Zhong Guisheng, He Jiang, Zhou Ruobo, Lorenzo Damaris, Babcock Hazen P, Bennett Vann, Zhuang Xiaowei
Department of Chemistry and Chemical Biology, Howard Hughes Medical Institute, Harvard University, Cambridge, United States.
Department of Molecular and Cellular Biology, Howard Hughes Medical Institute, Harvard University, Cambridge, United States.
Elife. 2014 Dec 23;3:e04581. doi: 10.7554/eLife.04581.

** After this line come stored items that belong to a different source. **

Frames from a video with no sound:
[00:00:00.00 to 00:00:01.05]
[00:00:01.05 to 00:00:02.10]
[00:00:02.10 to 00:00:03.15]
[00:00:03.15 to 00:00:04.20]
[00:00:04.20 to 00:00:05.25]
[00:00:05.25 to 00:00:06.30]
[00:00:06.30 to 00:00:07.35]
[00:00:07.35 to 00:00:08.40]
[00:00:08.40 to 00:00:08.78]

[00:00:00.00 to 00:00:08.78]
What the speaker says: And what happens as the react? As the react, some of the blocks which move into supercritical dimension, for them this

Actin, spectrin, and associated molecules form a periodic sub-membrane lattice structure in axons. How this membrane skeleton is developed and why it preferentially forms in axons are unknown. Here, we studied the developmental mechanism of this lattice structure. We found that this structure emerged early during axon development and propagated from proximal regions to distal ends of axons. Components of the axon initial segment were recruited to the lattice late during development. Formation of the lattice was regulated by the local concentration of βII spectrin, which is higher in axons than in dendrites. Increasing the dendritic concentration of βII spectrin by overexpression or by knocking out ankyrin B induced the formation of the periodic structure in dendrites, demonstrating that the spectrin concentration is a key determinant in the preferential development of this structure in axons and that ankyrin B is critical for the polarized distribution of βII spectrin in neurites.

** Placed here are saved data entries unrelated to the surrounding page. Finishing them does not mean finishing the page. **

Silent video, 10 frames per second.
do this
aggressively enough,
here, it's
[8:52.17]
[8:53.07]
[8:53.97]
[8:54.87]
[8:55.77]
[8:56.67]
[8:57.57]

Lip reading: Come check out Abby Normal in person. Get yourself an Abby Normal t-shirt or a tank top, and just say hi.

肌动蛋白、血影蛋白及相关分子在轴突中形成周期性的亚膜晶格结构。这种膜骨架是如何发育形成的,以及为何它优先在轴突中形成,目前尚不清楚。在此,我们研究了这种晶格结构的发育机制。我们发现,这种结构在轴突发育早期出现,并从轴突的近端区域向远端延伸。轴突起始段的成分在发育后期才被招募到晶格中。晶格的形成受βII血影蛋白局部浓度的调控,轴突中的βII血影蛋白浓度高于树突。通过过表达或敲除锚蛋白B来提高树突中βII血影蛋白的浓度,可诱导树突中形成周期性结构,这表明血影蛋白浓度是该结构在轴突中优先发育的关键决定因素,且锚蛋白B对βII血影蛋白在神经突中的极性分布至关重要。